**Instructions to follow**
Drop every picture, then repeat the records exactly.

**Listed entries**
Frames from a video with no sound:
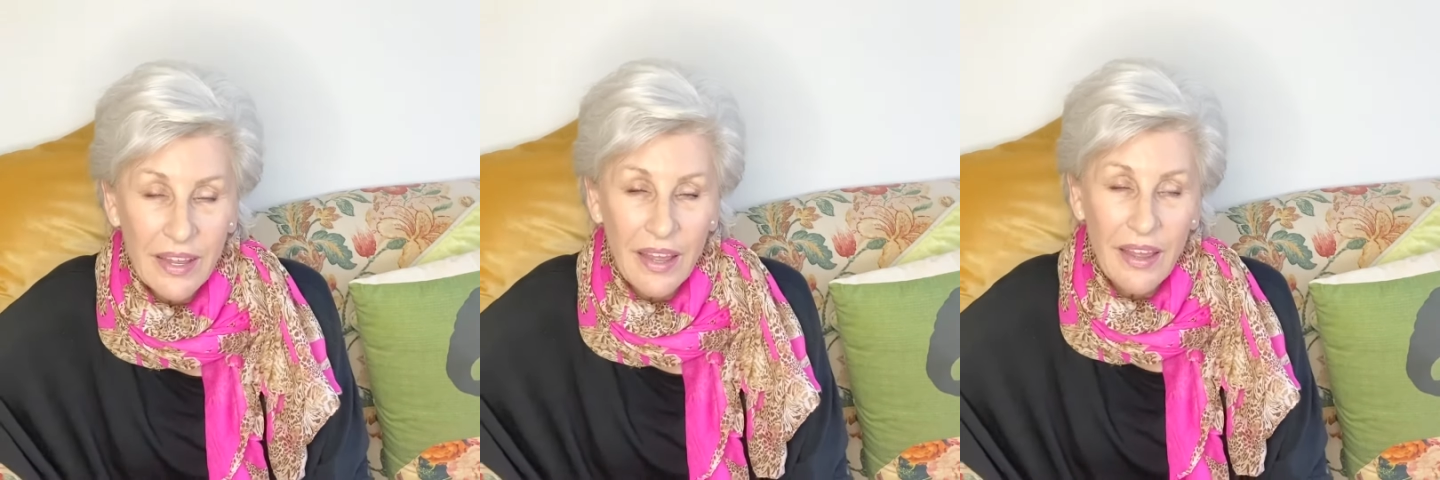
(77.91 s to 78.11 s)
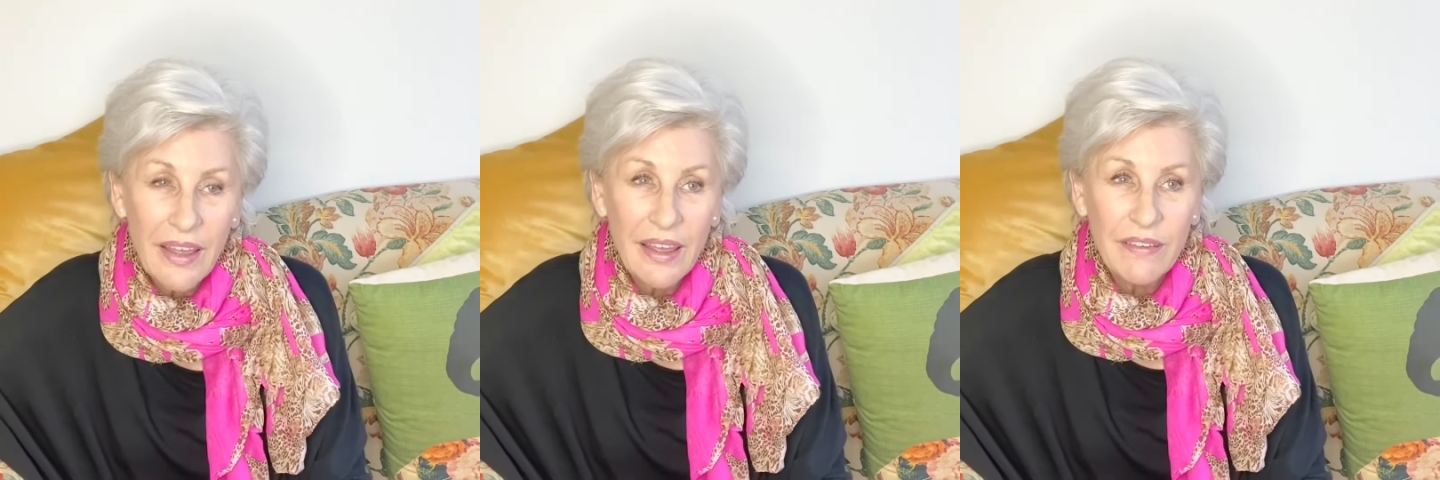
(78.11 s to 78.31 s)

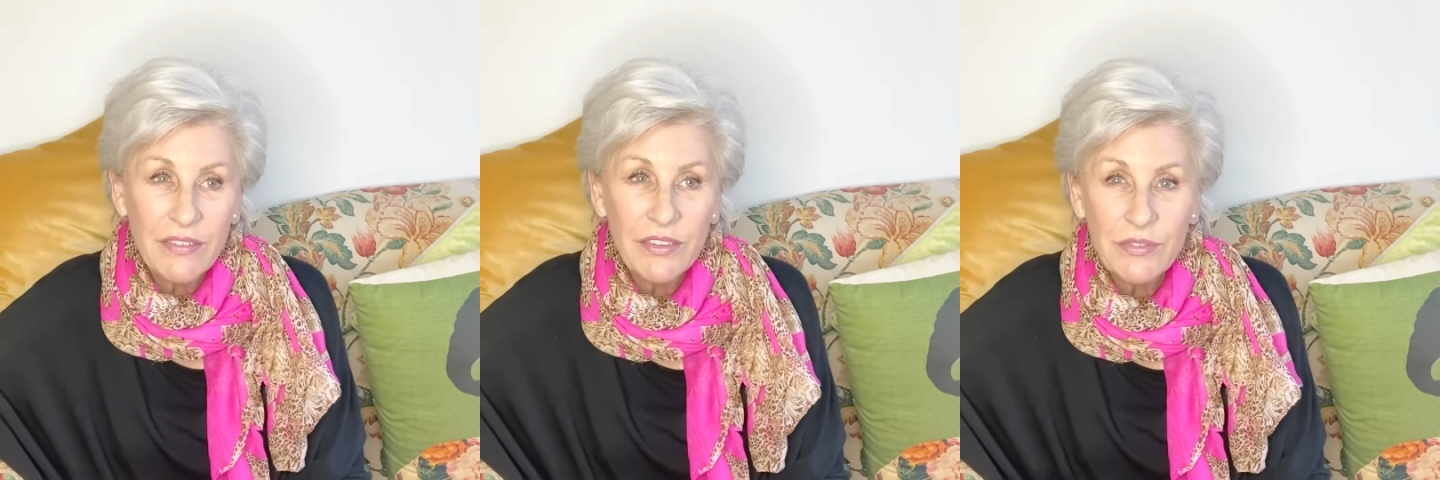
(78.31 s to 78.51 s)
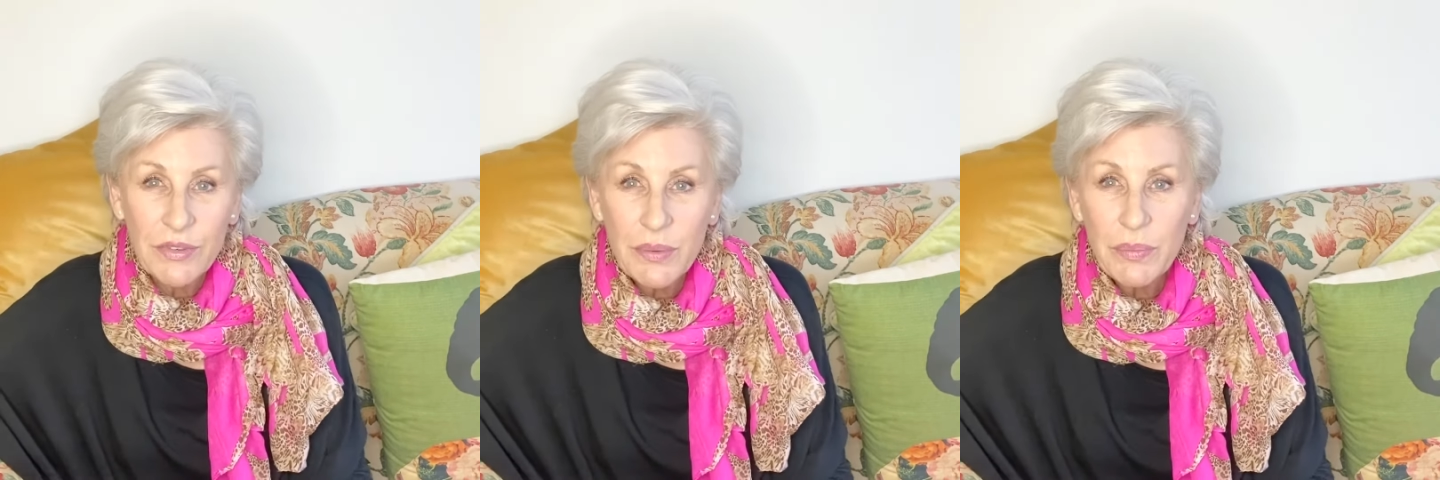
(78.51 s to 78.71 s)
I have
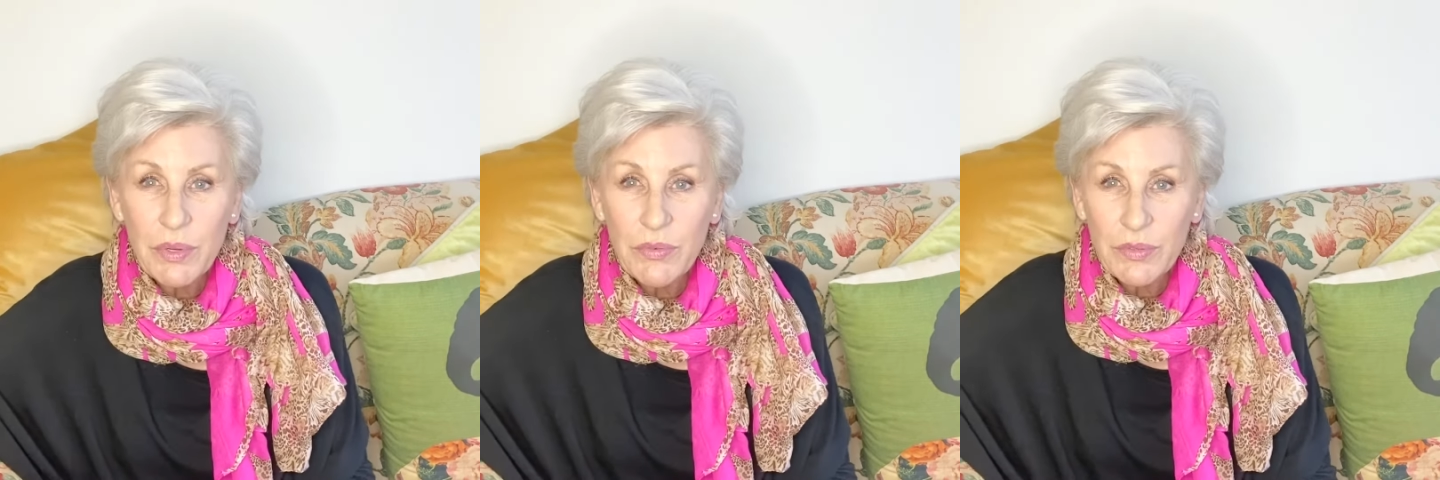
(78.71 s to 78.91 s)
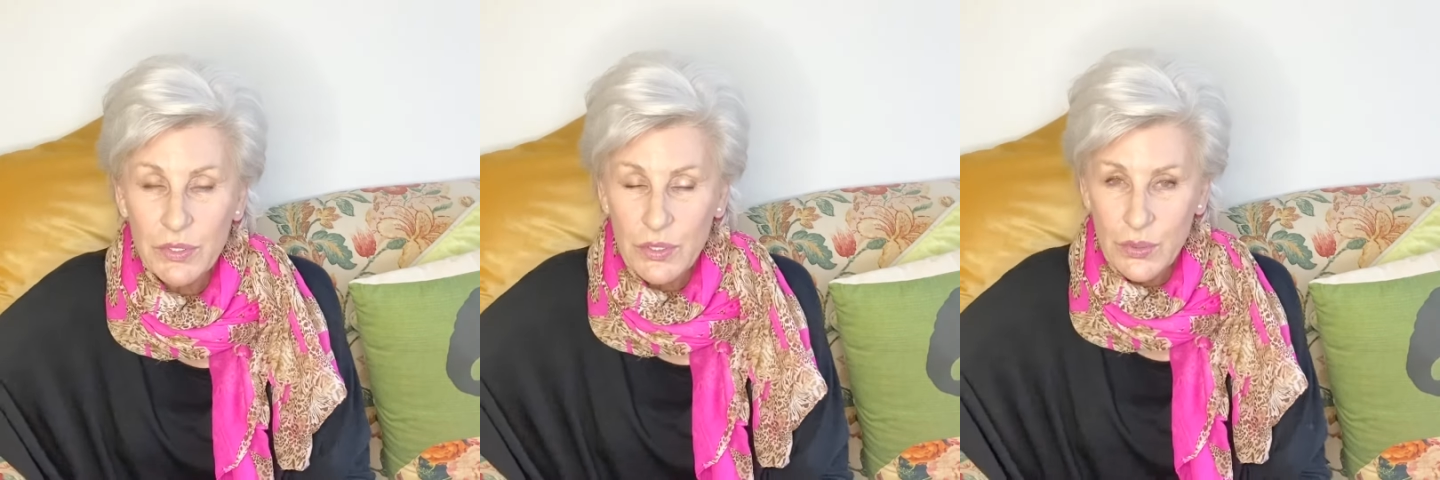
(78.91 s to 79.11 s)
three
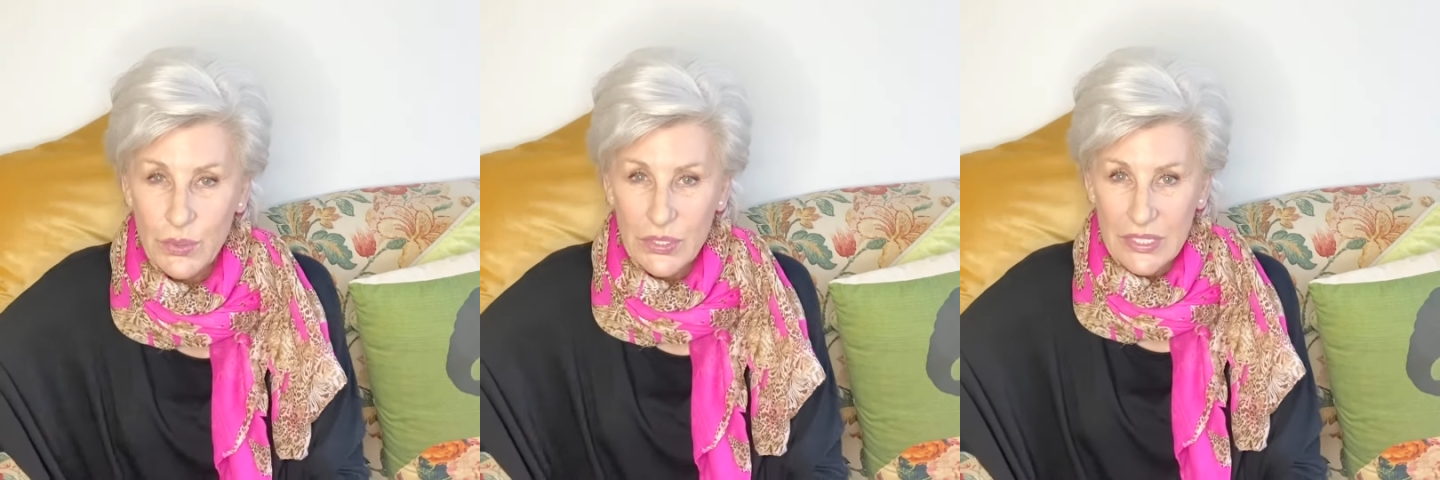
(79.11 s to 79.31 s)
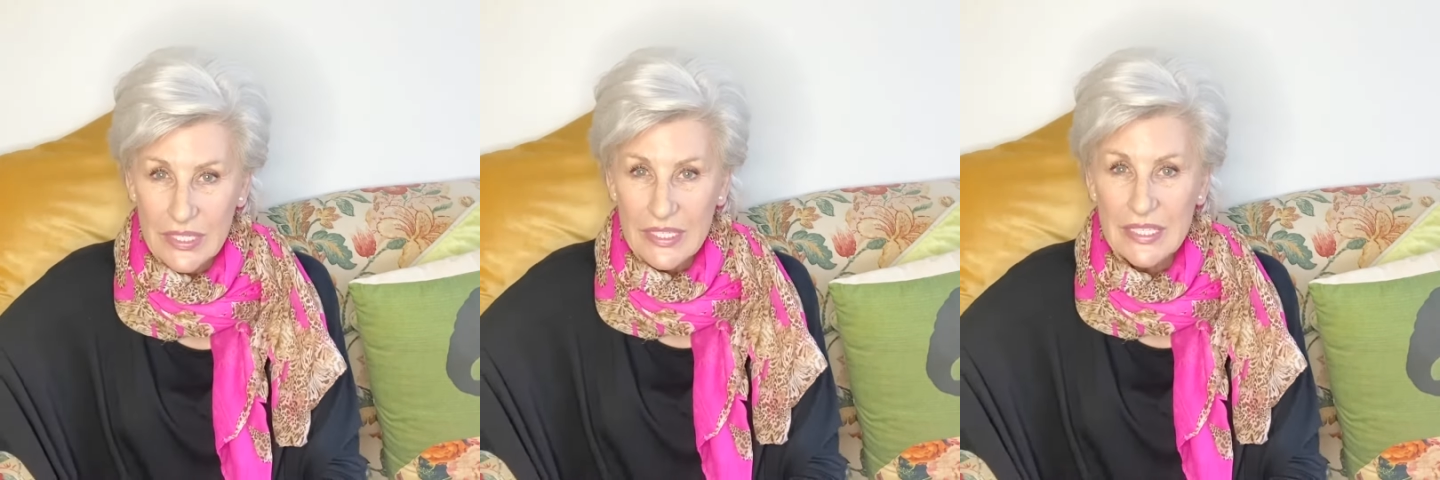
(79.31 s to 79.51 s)
beautiful
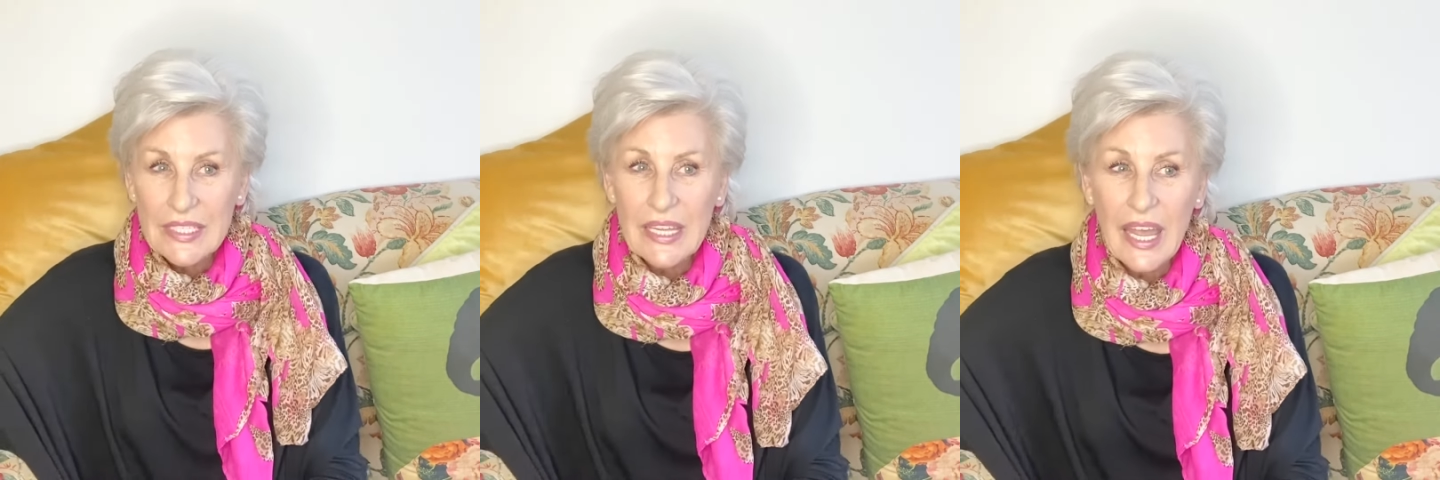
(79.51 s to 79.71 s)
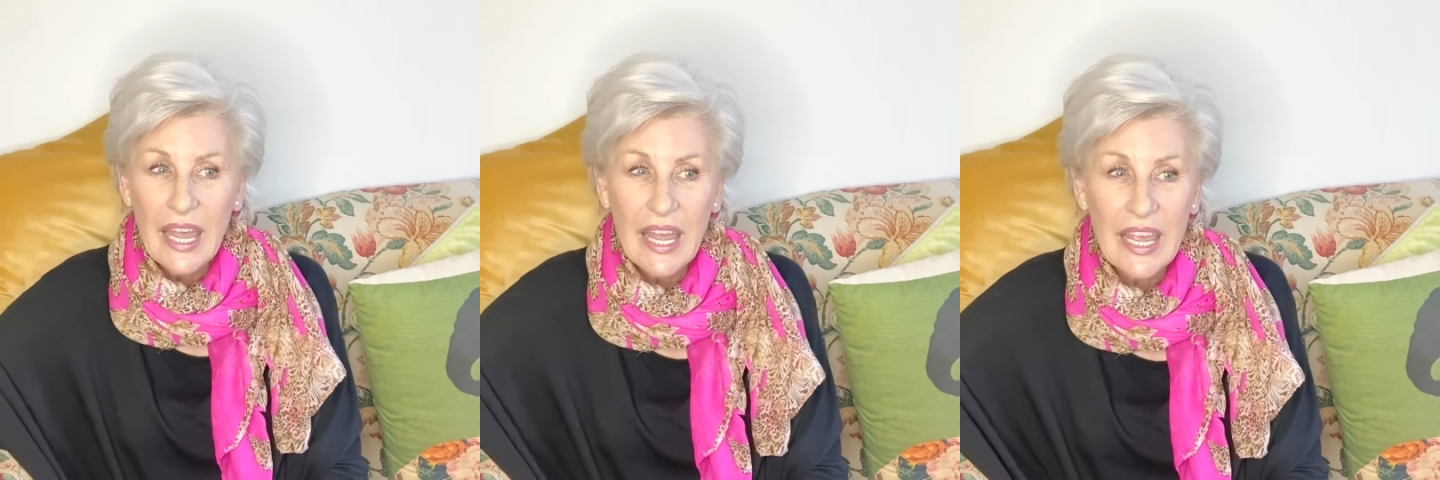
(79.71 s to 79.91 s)
daughters
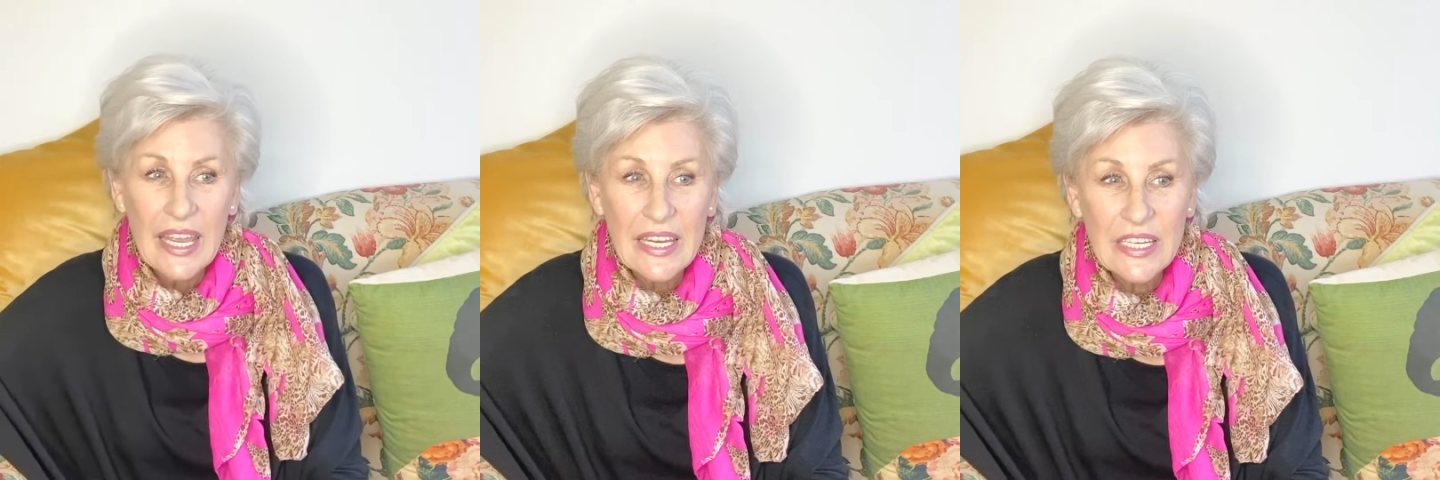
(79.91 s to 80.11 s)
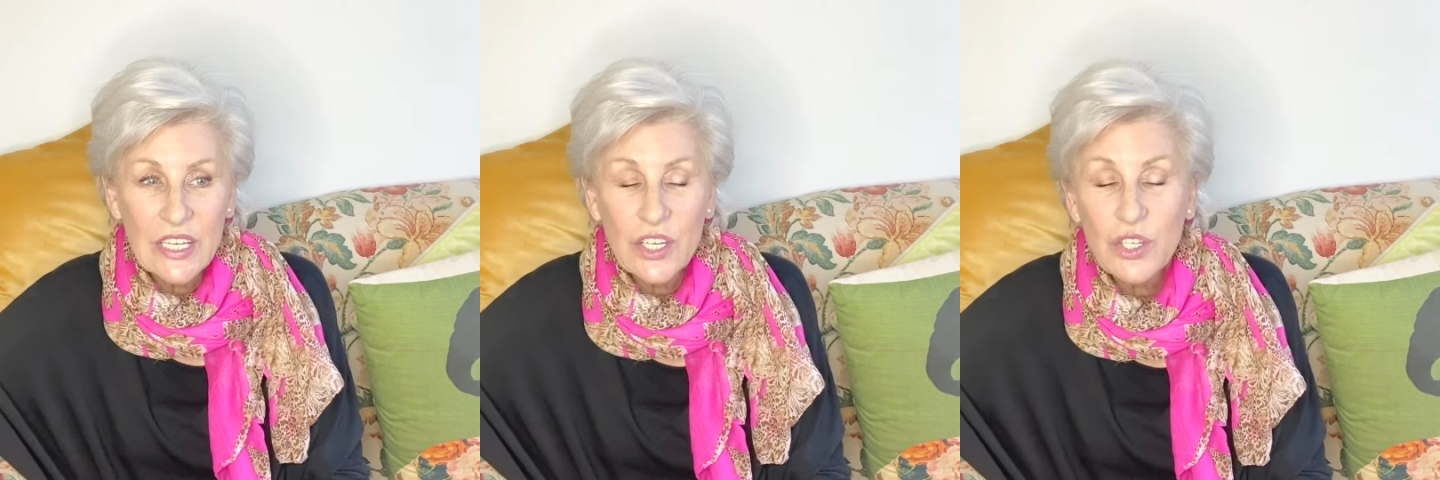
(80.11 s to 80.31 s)

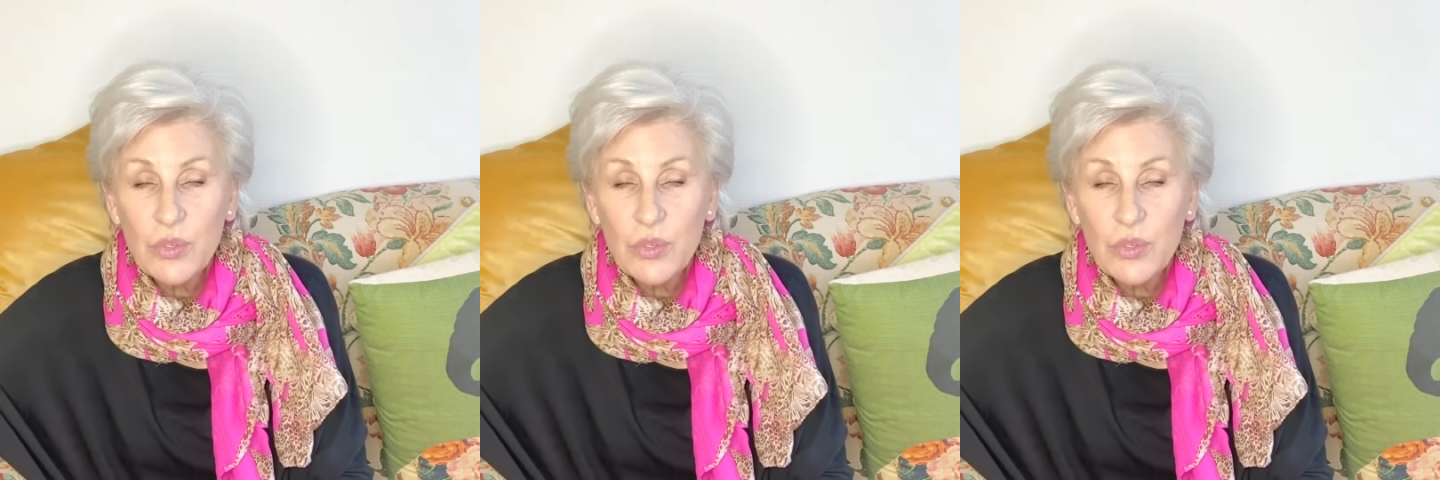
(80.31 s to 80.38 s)
and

**Task response**
Frames from a video with no sound:
(77.91 s to 78.11 s)
(78.11 s to 78.31 s)

(78.31 s to 78.51 s)
(78.51 s to 78.71 s)
I have
(78.71 s to 78.91 s)
(78.91 s to 79.11 s)
three
(79.11 s to 79.31 s)
(79.31 s to 79.51 s)
beautiful
(79.51 s to 79.71 s)
(79.71 s to 79.91 s)
daughters
(79.91 s to 80.11 s)
(80.11 s to 80.31 s)

(80.31 s to 80.38 s)
and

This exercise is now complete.